►
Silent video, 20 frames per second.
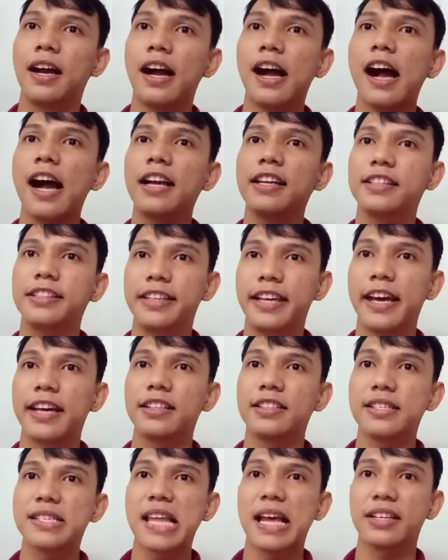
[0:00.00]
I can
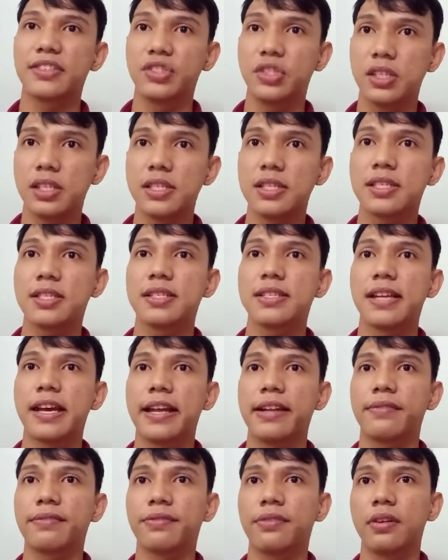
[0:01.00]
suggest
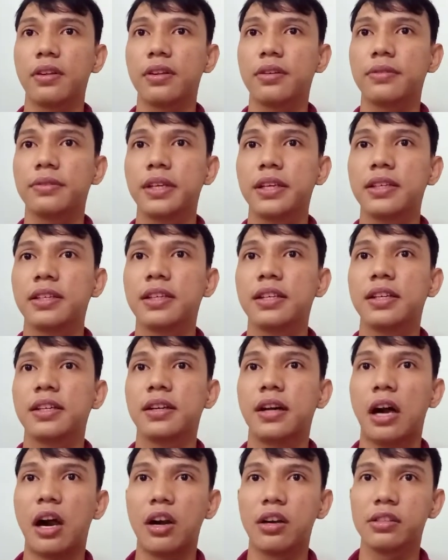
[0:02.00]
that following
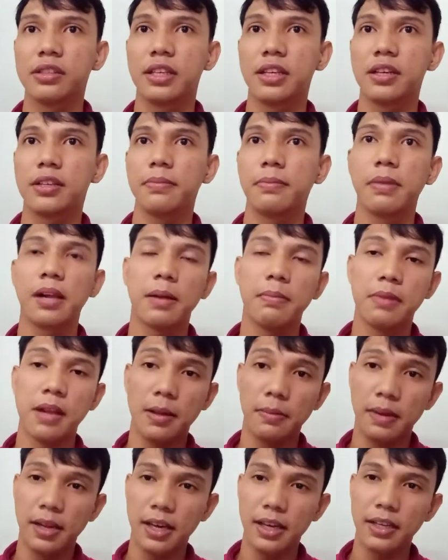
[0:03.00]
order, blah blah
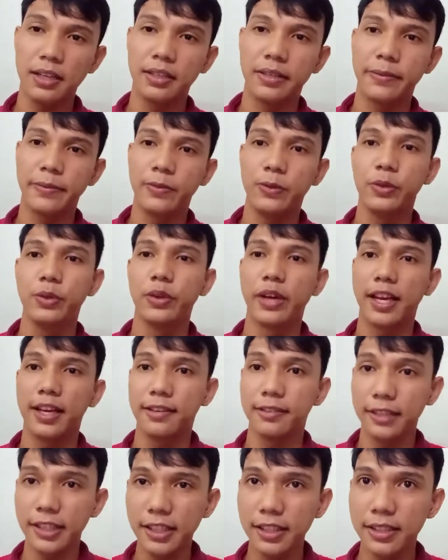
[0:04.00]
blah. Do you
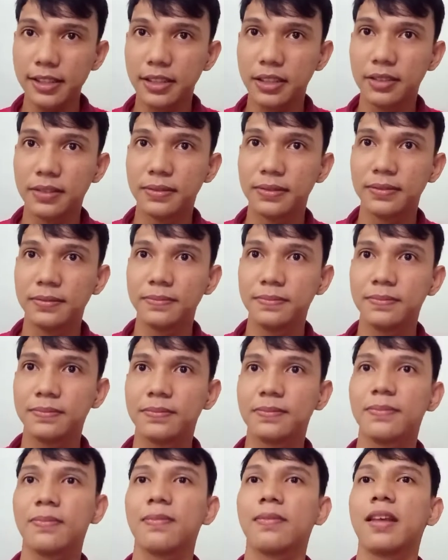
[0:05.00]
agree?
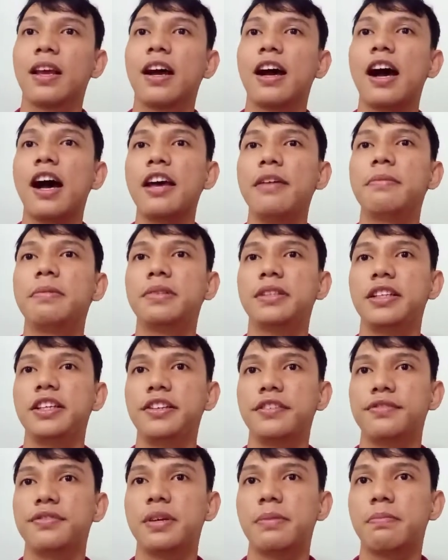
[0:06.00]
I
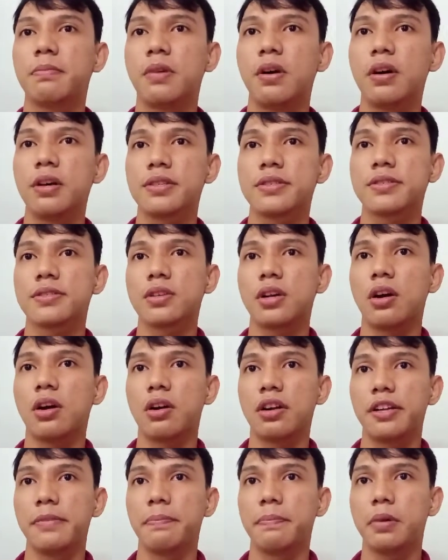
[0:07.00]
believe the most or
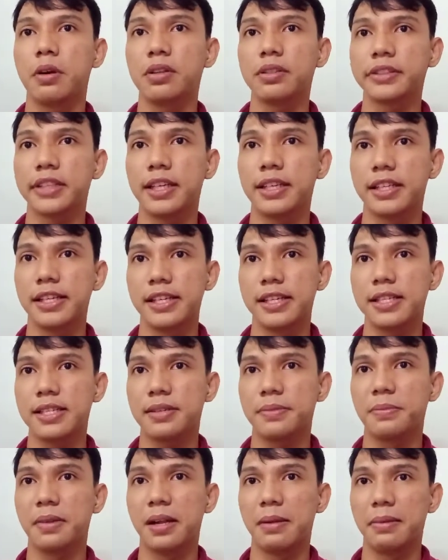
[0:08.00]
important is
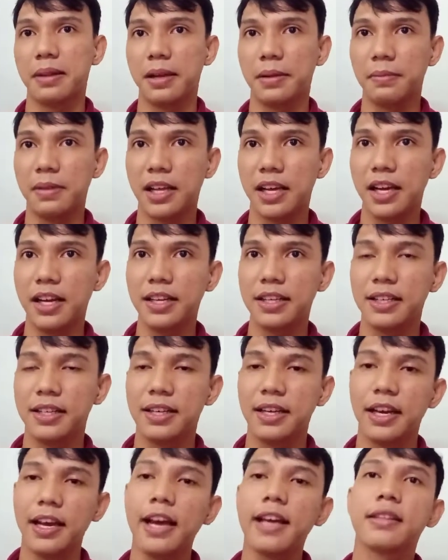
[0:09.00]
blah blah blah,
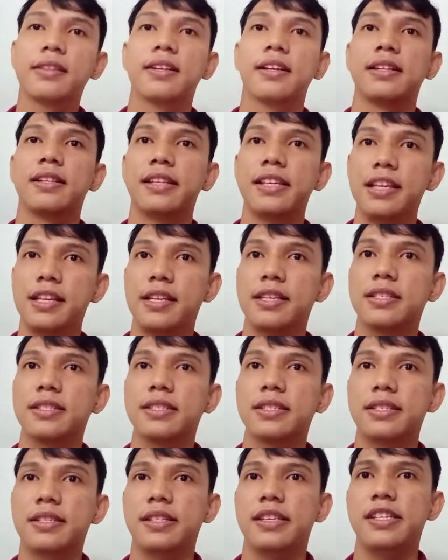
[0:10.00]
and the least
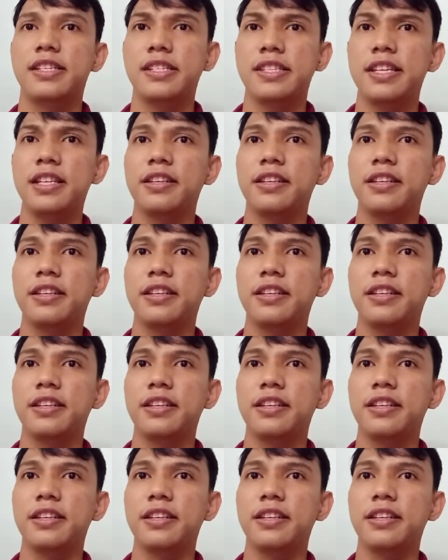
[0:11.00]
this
◄
You are asked to reproduce each line above exactly, but to exclude the pictures.

Silent video, 20 frames per second.
[0:00.00]
I can
[0:01.00]
suggest
[0:02.00]
that following
[0:03.00]
order, blah blah
[0:04.00]
blah. Do you
[0:05.00]
agree?
[0:06.00]
I
[0:07.00]
believe the most or
[0:08.00]
important is
[0:09.00]
blah blah blah,
[0:10.00]
and the least
[0:11.00]
this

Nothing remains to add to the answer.